El negocio de la sexualización

Los recientes hechos han provocado que se retome la discusión sobre la prostitución y sus articulaciones. En lo que ha transcurrido de año hemos estado plagados de algo muy parecido a una “cacería de brujas” contra los locales nocturnos de la ciudad. Con mucho asombro, se puede ver caer la efigie del faraón, uno de los clubes nocturnos que formaba símbolo de prostitución y proxenetismo ha llegado a su fin luego de haber trabajado firme durante 15 años. Pero no solo eso sino que a través de los anuncios de las autoridades, la lista está repleta de clubes nocturnos clausurados tales como el Cesar Palace, La Diosa, El Caballito y algunos más que se encuentran trabajando en los alrededores de la Paz.

Desde principio de año, no solo se han visto las clausuras de estos locales nocturnos, sino que también las trabajadoras y trabajadores sexuales exigen al Alcalde que de alguna forma se regule su trabajo sexual. Se estima que alrededor de 50 mil mujeres en Bolivia son trabajadoras sexuales, viven en condiciones inhumanas y sufren en muchos casos muerte, explotación y abusos. Los hechos recientes han hecho que la discusión se retome sobre la prostitución y sus complejas articulaciones.

En Bolivia, se dice que se mantiene de una doble moral, aunque se niegan a admitirlo, este problema es mínimo, tan solo son unas cuantas casas de citas que solo conforman una punta de iceberg de lo que en realidad es la industria del sexo, conformadas por clubes, bares, discotecas, líneas telefónicas eróticas, sex shops, cabinas privadas, sexo por Internet, servicios de acompañantes, casas de masajes eróticos, moteles, anuncios de comerciales y prostitución callejera: una proliferación de muchas probabilidades de pagar para vivir una experiencia sexual.

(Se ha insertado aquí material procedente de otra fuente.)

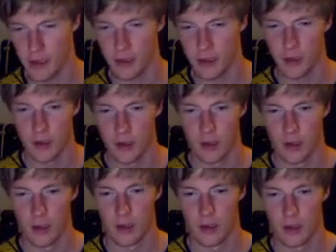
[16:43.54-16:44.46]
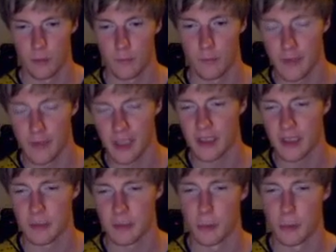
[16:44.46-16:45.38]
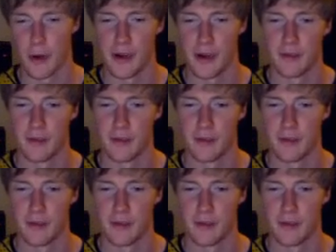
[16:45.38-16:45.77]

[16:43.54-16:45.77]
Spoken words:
to 30, thinking it's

Todo para dejar bien claro que lo que existe en la actualidad en cuanto a prostitución el concepto es muy amplio, está claro que lo que existe no es un único concepto de prostitución, sino una gran cantidad de actividades que se encuentran incluidas dentro de la industria más grande del mundo, la industria sexual.

De frente a todos estos problemas, el estado tiene una actitud libre al respecto, dejando que el problema pase desapercibido frente a un real problema social de grandes magnitudes. El comercio del sexo es uno de los negocios más lucrativos a nivel mundial, tan solo se encuentra sobre el el negocio de armas y antes de el mismo tráfico de drogas, negocios que están ligados unos con otros. Anualmente se reportan ganancias que rondan los 5 y 7 billones de dólares y moviliza al menos unas 4 millones de clientes. Las mafias y redes de comercio sexual son los negocios que más dinero mueven y están exentas de toda responsabilidad, por lo que no se ven involucradas en problemas algunos, creando invisibilidad total de sus actividades.

El fenómeno de la prostitución plasma en esta sociedad una doble moral en la que se juzga la sexualidad. En el negocio los clientes no sufren ningún señalamiento, todo lo contrario, los clientes tienden a tener un puesto por ser consumidores. Se debe reflexionar sobre las nuevas tendencias mundiales, para poder crear una buena regulación a la prostitución que se centran en castigar al cliente. en estos últimos días se ha escuchado sobre el modelo sueco, la propuesta se enfoca en quien vende su cuerpo nunca lo hace libremente, sino que de una forma u otra se ven obligados a ello; explotación sexual, empujados por la pobreza, redes de trata u otro tipo de desigualdad. Si no existe demanda en el mercado, de seguro la oferta desaparecerá.